Colts kick off new era, attitude here

May 27, 1994|By Ken Murray | Ken Murray,Sun Staff Writer

Anticipation gives birth to reality when professional football -- in the form of the Canadian Football League -- returns to Baltimore this morning after a 10-year hiatus.

Christened the CFL Colts after the NFL team they're replacing, the expansion team leaps off the drawing board with a 9 a.m. practice at Towson State.

The five-week training camp begins with high expectations and lofty goals. The team's personality -- and its reputation -- will come later.

"We're going to have an attitude, we're going to play with an attitude," said Don Matthews, the coach. "We're going to expect to win. And I'm going to surround myself with people who believe in that and work toward that end."

Approximately 90 players, minus a dozen CFL veterans due to report June 10, will participate in Baltimore's first pro football training camp since 1983. It is the first pro football camp at Towson since 1973, when Howard Schnellenberger was a rookie coach and Bert Jones a rookie quarterback.

To help mark the occasion, these Colts have invited Hall of Famer John Unitas for "ribbon-cutting" ceremonies.

Then, finally, Baltimore will get a glimpse of this work in progress. Ninety-nine days after Jim Speros formally was

granted an expansion franchise, Matthews' blueprint for success will hit the field.

The Colts wanted a mobile quarterback who could create big plays out of sheer chaos. They got the man Matthews wanted most: Tracy Ham, 30, a seven-year CFL veteran and the team's marquee player.

They wanted some dominating defensive players who can rush the passer. They got two of the best in nose tackle Jearld Baylis, the CFL's defensive player of the year in 1993, and pass rusher O. J. Brigance, who had 20 sacks a year ago for the British Columbia Lions.

They wanted running backs who were as skilled catching the ball as lugging it into the line. They got some intriguing possibilities in Sheldon Canley, who spent a year on the San Francisco 49ers' active roster, and Peter Tuipulotu, who spent two seasons with the San Diego Chargers. They'll even attempt to recycle former Super Bowl hero Tim Smith.

They wanted experience in the secondary, where defenders must cope with unlimited motion and scrambling quarterbacks. They signed two free agents from the Calgary Stampeders, Karl Anthony and Ken Watson, and traded for Enis Jackson of the Toronto Argonauts. Those three combine for 14 years of CFL experience.

It's even better than Matthews thought it would be.

"I said in the beginning the key to our success was to get experienced [CFL] players in the free-agent market," he said. "We have been even more successful than I had hoped.

"I anticipate being competitive the very first regular-season game. I do not want, or expect, to have any growing pains. . . . We've got enough veterans to demand success immediately."

If experience holds up through two-a-days, the Colts could have as many as 15 players with extensive CFL resumes. For that reason, they should have no trouble exceeding the expansion record of 6-12 by the Sacramento Gold Miners in 1993.

"When you look realistically, I don't look at us as an expansion team at all," said Jim Popp, Colts director of player personnel. "That shouldn't be an excuse if we're not winning. It's a question of how long before the guys are playing together. I think it will happen here a lot faster than most places because of Don."

Matthews' track record says he will win early and often. He is the sixth-winningest coach in CFL history, with a 96-59-1 record. He never has had a losing record when he's been with a team the full season. In 17 CFL seasons, he's been to the Grey Cup eight times -- six straight as defensive coordinator with the Edmonton Eskimos and twice as head coach of the B.C. Lions.
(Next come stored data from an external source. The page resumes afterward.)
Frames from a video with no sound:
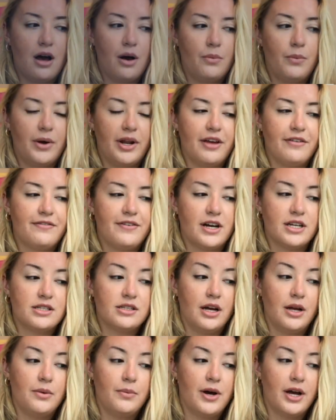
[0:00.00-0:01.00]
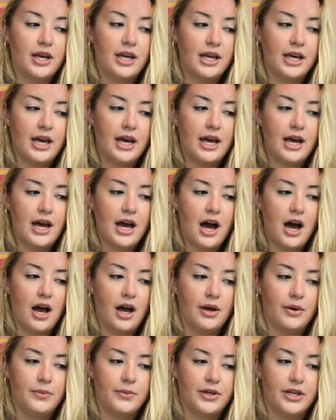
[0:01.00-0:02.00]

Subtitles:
When I first started working here, I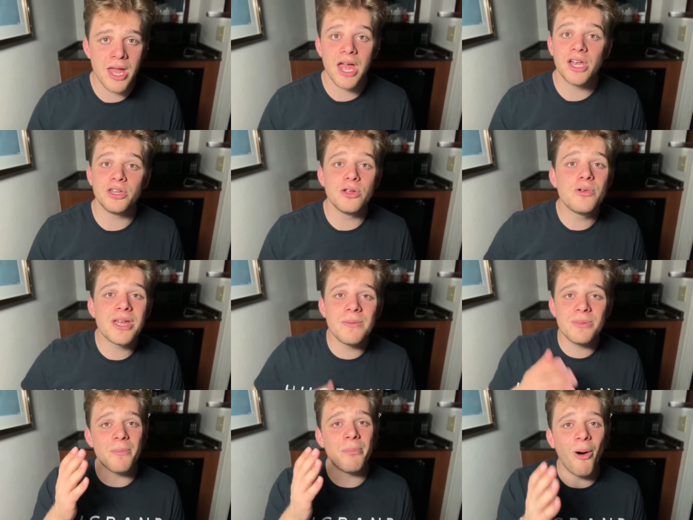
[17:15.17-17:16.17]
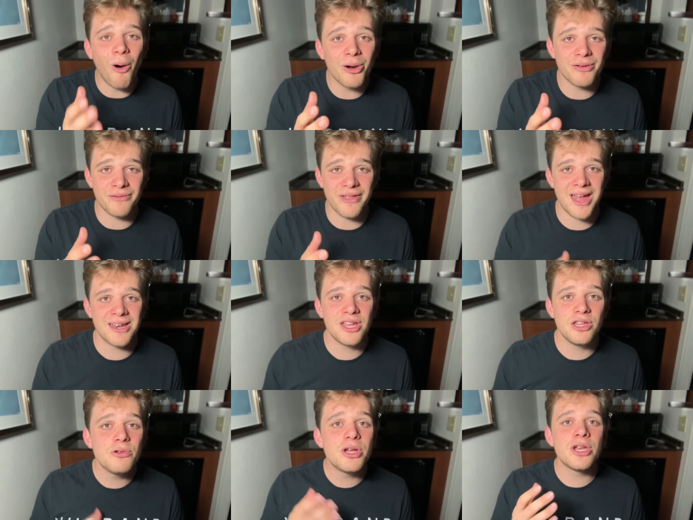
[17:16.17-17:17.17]
And you can be a part of that.
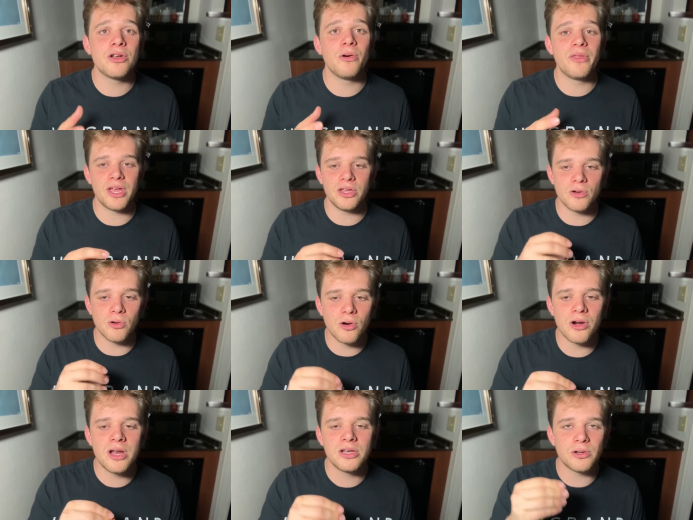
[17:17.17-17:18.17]
You can know that your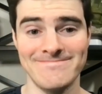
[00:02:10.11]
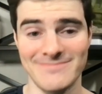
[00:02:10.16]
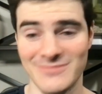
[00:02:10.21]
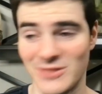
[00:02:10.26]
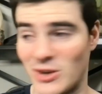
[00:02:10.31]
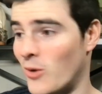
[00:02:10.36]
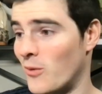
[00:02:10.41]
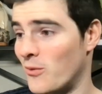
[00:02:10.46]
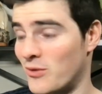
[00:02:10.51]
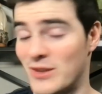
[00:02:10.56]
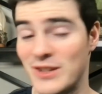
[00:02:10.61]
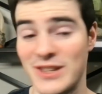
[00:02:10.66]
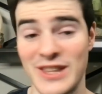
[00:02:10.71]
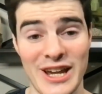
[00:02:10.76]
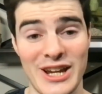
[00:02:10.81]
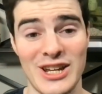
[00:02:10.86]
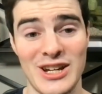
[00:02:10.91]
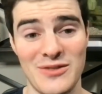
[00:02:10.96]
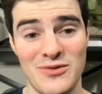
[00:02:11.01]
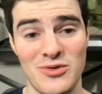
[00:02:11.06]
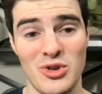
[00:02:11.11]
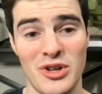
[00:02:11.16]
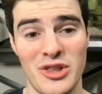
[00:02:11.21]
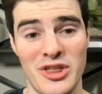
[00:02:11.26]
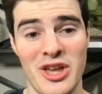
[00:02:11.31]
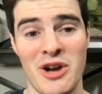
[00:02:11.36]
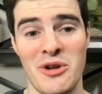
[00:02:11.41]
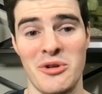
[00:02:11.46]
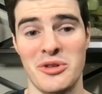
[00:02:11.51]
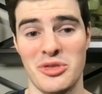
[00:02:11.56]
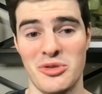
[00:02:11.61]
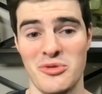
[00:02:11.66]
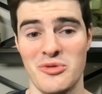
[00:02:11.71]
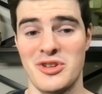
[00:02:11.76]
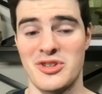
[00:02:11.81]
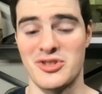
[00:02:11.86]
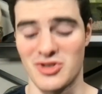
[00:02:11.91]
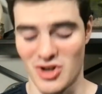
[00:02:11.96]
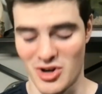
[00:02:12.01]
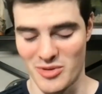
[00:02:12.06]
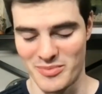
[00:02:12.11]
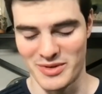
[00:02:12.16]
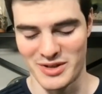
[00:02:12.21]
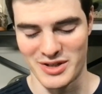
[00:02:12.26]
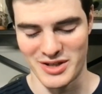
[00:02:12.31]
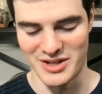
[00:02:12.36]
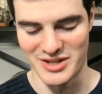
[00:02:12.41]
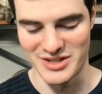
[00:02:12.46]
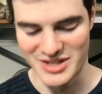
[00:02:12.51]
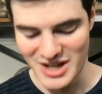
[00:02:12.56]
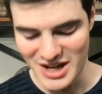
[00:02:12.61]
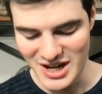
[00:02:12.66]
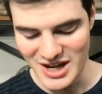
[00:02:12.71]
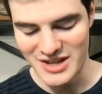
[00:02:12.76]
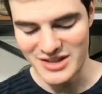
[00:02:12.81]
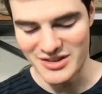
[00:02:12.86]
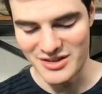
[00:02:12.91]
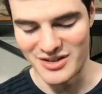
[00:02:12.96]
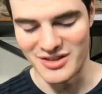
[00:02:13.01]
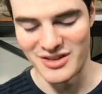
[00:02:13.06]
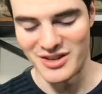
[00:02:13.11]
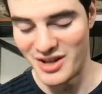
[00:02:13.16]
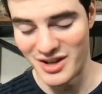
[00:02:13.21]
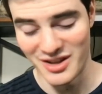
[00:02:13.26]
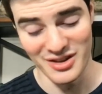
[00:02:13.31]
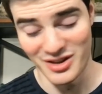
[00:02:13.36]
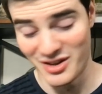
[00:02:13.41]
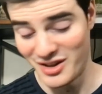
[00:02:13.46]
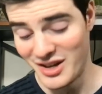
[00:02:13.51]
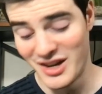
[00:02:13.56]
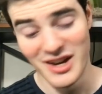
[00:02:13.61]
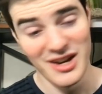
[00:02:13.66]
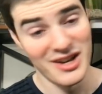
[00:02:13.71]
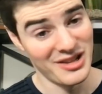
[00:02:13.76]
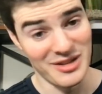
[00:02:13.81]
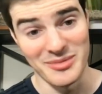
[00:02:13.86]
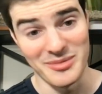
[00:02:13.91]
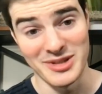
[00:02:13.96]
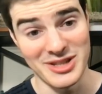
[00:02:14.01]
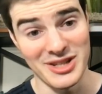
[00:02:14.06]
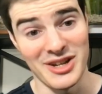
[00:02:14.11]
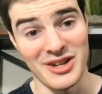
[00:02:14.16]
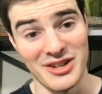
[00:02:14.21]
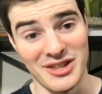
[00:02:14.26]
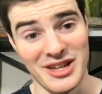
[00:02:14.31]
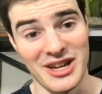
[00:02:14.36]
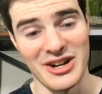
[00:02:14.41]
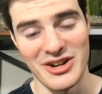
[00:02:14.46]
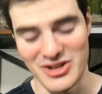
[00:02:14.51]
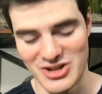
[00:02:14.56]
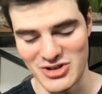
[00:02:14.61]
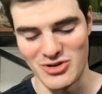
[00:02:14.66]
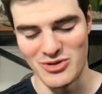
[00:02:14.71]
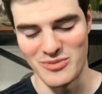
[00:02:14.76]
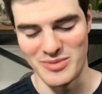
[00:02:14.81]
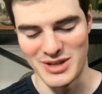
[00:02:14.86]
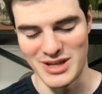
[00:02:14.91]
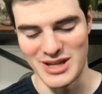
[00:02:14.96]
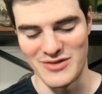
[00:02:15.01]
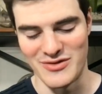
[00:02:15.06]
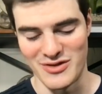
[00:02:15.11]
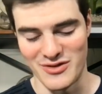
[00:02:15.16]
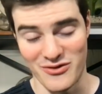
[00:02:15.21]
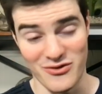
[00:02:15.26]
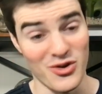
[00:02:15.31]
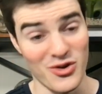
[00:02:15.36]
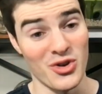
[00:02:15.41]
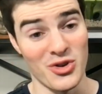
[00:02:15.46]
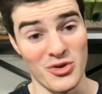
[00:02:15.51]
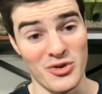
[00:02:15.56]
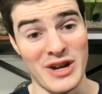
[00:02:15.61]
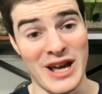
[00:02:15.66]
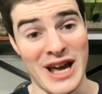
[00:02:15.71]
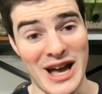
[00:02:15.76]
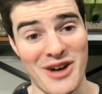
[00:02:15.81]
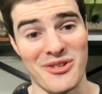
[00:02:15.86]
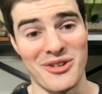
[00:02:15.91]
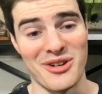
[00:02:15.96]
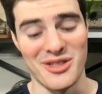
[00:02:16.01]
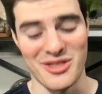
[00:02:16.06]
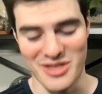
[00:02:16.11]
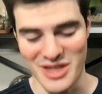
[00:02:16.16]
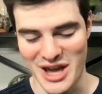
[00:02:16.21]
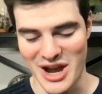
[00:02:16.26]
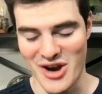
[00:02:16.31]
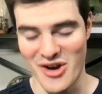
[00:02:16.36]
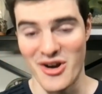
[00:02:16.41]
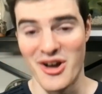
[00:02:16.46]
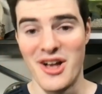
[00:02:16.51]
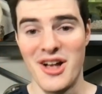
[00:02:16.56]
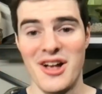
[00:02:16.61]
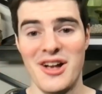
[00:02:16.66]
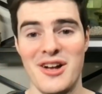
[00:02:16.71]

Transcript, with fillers: Hopefully they can avoid the oh and three start, because the, the let me tell you, the energy would be even further down there.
His track record also suggests how Matthews' teams will win: with defense -- in a league known for explosive offense.

"I'm going to build a successful team with defense first," said Matthews, 54. "When we decided where to spend our money . . . the focus was on defense.

"Don't misunderstand that this will be a defensive team and there will be 10-8 ballgames. It's not. It's a CFL game where you try to get the ball back for the offense as much as possible, so we have more opportunities to score. That's going to be the name of the game."

On offense, the burden of scoring will fall to Ham, who was the CFL's most outstanding quarterback in 1989 for Edmonton and twice has rushed for more than 1,000 yards.

"The No. 1 choice on my hit parade was Tracy Ham," Matthews said. "The reason was that when all the structured offense falls down -- because of great defense or guys missing a block -- Tracy has the ability to make a successful play on his own with his athletic ability. My philosophy is get the ball back for the offense. That's what we've done in assembling this football team."